Essential Math for Data Science: Visual Introduction to Singular Value Decomposition (SVD)

This post is a sample of my book Essential Math for Data Science!

Learn the math needed for data science and machine learning using a practical approach with Python.

In this article, you’ll learn about Singular value decomposition (SVD), which is a major topic of linear algebra, data science, and machine learning. It is for instance used to calculate the Principal Component Analysis (PCA). You’ll need some understanding of linear algebra basics (feel free to check the previous article and the book Essential Math for Data Science.

You can only apply eigendecomposition to square matrices because it uses a single change of basis matrix, which implies that the initial vector and the transformed vector are relative to the same basis. You go to another basis with $\mQ$ to do the transformation, and you come back to the initial basis with $\mQ^{-1}$.

As eigendecomposition, the goal of singular value decomposition (SVD) is to decompose a matrix into simpler components: orthogonal and diagonal matrices.

You also saw that you can consider matrices as linear transformations. The decomposition of a matrix corresponds to the decomposition of the transformation into multiple sub-transformations. In the case of the SVD, the transformation is converted to three simpler transformations.

You’ll see here three examples: one in two dimensions, one comparing the transformations of the SVD and the eigendecomposition, and one in three dimensions.

Two-Dimensional Example

You’ll see the action of these transformations using a custom function matrix_2d_effect(). This function plots the unit circle (you can find more details about the unit circle in Chapter 05 of Essential Math for Data Science). and the basis vectors transformed by a matrix.

You can find the function here.

To represent the unit circle and the basis vectors before the transformation, let’s use this function using the identity matrix:

I = np.array([
    [1, 0],
    [0, 1]
])

matrix_2d_effect(I)
# [...] Add labels

Figure 0: The unit circle and the basis vectors.

Let’s now use the function to see the effect of the following matrix $\mA$.

$$ \mA = \begin{bmatrix} 2 & 5 \\\\ 7 & 3 \end{bmatrix} $$

It will plot the unit circle and the basis vectors transformed by the matrix:

A = np.array([
    [2, 5],
    [7, 3]
])

matrix_2d_effect(A)
# [...] Add labels

$Figure 1: Effect of matrix $\mA$ on the unit circle and the basis vectors.$ Figure 1: Effect of the matrix $\mA$ on the unit circle and the basis vectors.

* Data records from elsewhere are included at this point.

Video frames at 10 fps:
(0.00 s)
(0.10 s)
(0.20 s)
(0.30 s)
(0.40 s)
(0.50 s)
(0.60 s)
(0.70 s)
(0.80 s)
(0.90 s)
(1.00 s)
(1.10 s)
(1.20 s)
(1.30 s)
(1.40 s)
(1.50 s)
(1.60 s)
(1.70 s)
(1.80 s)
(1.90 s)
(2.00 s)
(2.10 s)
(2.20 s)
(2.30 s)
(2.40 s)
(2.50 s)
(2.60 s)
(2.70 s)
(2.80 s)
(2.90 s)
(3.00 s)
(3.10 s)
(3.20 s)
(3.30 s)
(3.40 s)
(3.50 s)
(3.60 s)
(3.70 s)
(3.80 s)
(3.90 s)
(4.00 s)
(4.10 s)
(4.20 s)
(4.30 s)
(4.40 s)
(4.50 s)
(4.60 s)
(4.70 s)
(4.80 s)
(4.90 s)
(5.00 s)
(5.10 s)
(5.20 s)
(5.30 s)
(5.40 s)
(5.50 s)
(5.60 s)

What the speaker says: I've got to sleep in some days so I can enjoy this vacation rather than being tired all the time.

Figure 1 illustrates the effect of $A$ on your two-dimensional space. Let’s compare this to the sub-transformations associated with the matrices of the SVD.

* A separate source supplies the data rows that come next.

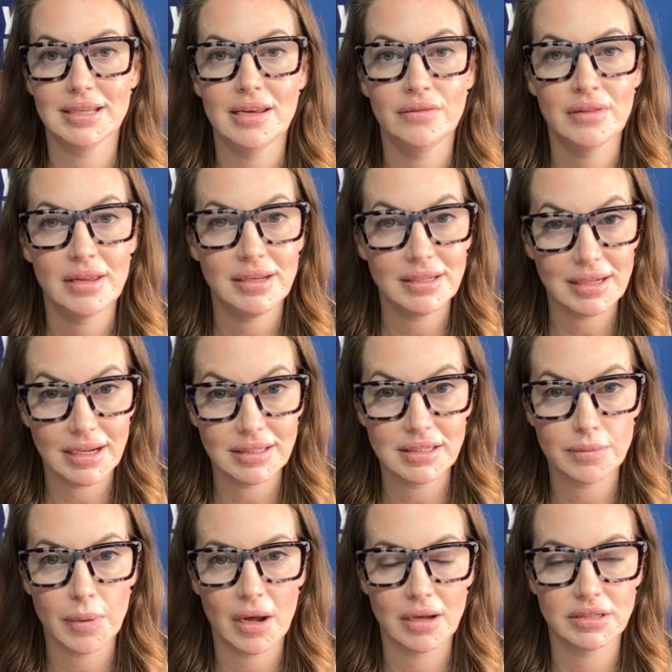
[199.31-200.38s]
if they need to
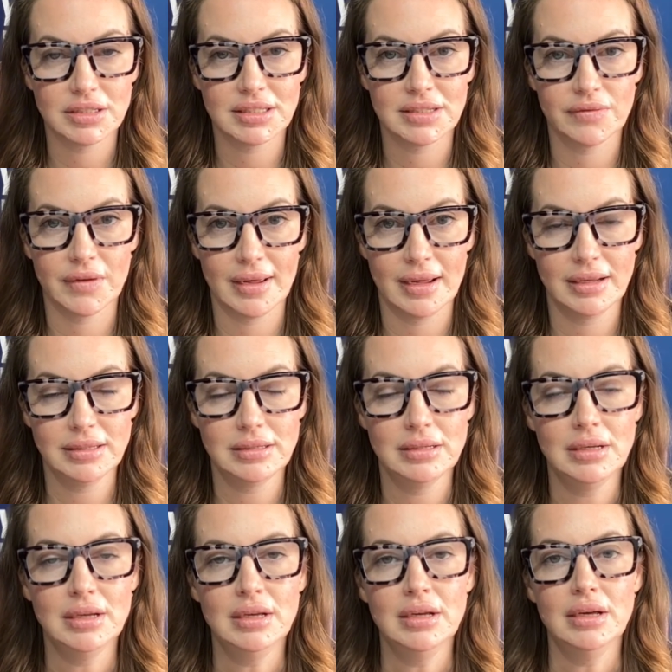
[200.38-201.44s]
purchase a van
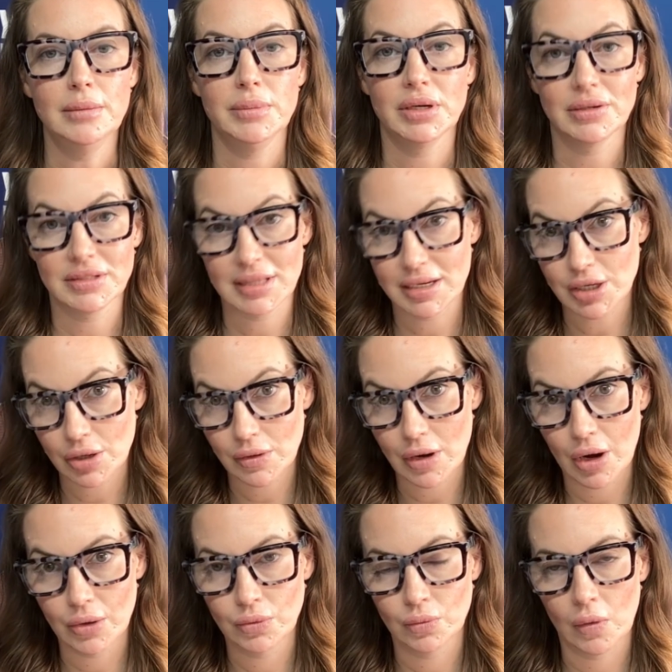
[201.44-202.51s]
because they don't
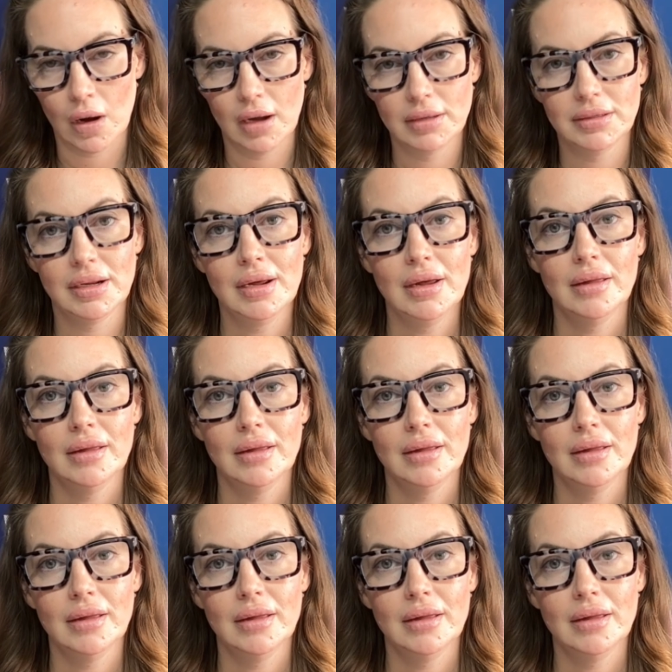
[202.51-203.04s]
own one,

You can calculate the SVD of $\mA$ using Numpy:

U, Sigma, V_transpose = np.linalg.svd(A)

Remember that the matrices $\mU$, $\mSigma$, and $\mV$ contain respectively the left singular vectors, the singular values, and the right singular vectors. You can consider $\mV^{\text{T}}$ as a first change of basis matrix, $\mSigma$ as the linear transformation in this new basis (this transformation should be a simple scaling since $\mSigma$ is diagonal), and $\mU$ another change of basis matrix. You can see in Chapter 10 of Essential Math for Data Science that the SVD constraints both change of basis matrices $\mU$ and $\mV^{\text{T}}$ to be orthogonal, meaning that the transformations will be simple rotations.

To summarize, the transformation corresponding to the matrix $\mA$ is decomposed into a rotation (or a reflection, or a rotoreflection), a scaling, and another rotation (or a reflection, or a rotoreflection).

Let’s see the effect of each matrix successively:

matrix_2d_effect(V_transpose)

$Figure 2: Effect of the matrix $\mV^{\text{T}}$ on the unit circle and the basis vectors.$ Figure 2: Effect of the matrix $\mV^{\text{T}}$ on the unit circle and the basis vectors.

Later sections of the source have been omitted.